Technical analysis and the trend is your friend
Technical analysis is widely used by most traders and even investors. The ability to identify patterns on a chart can prove to be extremely profitable for some of them. One of the key aspects of technical analysis is to identify trends. Trends define the direction that a certain price of an asset is taking at a given time.
This is directly related to the origins of the expression “the trend is your friend”. As stocks and other assets’ prices tend to continue to move in the same direction. However, over the years a new expression has also become popular – “the trend is your friend until it ends”.
This is something every trader and investor should be aware of. Trends eventually revert, and you have to be aware of this in order to avoid falling into this trap. Mark Carhart, a well-known financial researcher, proposed an addition to the Fama-French model that included an analysis of the momentum.
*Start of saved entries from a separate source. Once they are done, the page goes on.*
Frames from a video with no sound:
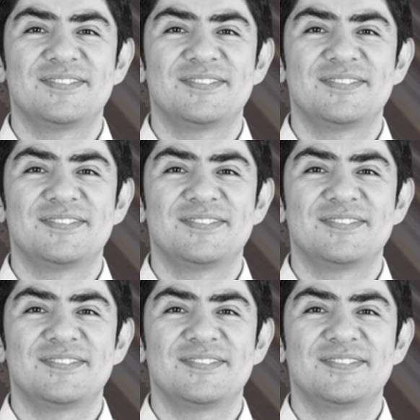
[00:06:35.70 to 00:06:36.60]

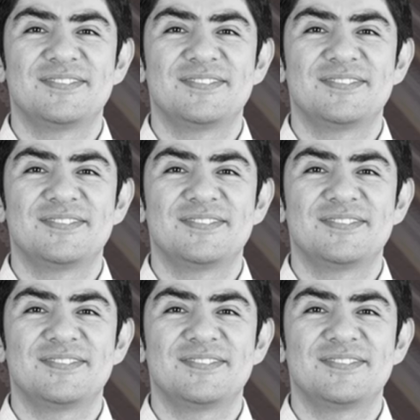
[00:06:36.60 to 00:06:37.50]

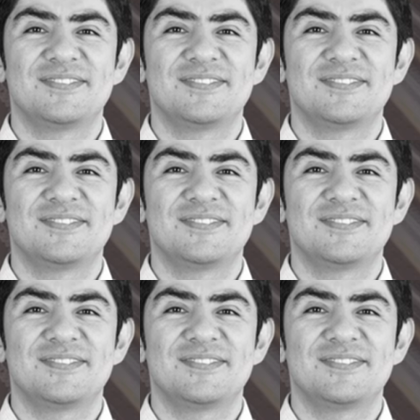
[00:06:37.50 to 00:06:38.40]

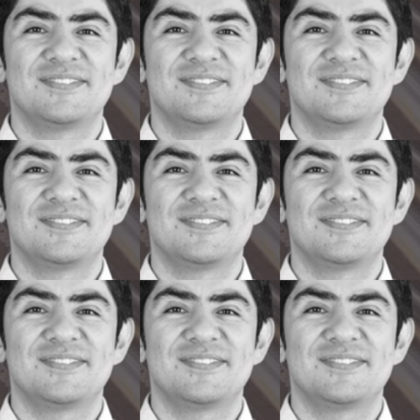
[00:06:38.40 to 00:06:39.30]

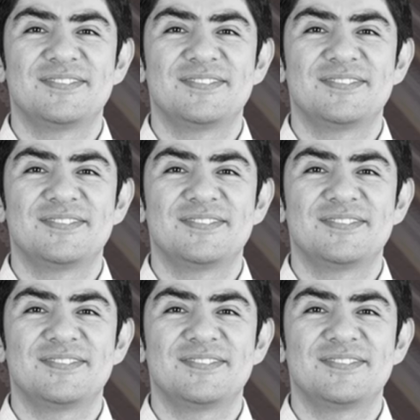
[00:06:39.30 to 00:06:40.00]
The face doesn't move, so there is nothing to read.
Carhart introduced the momentum effect
According to Carhart, asset pricing should take into consideration the momentum. Given that a stock has a tendency to continue to move in the direction it is already in. Hence the expression “the trend is your friend”. Carhart advocated that an asset pricing model should consider the momentum of an asset. Where momentum could be mathematically defined by the velocity at which a price of a certain asset changes.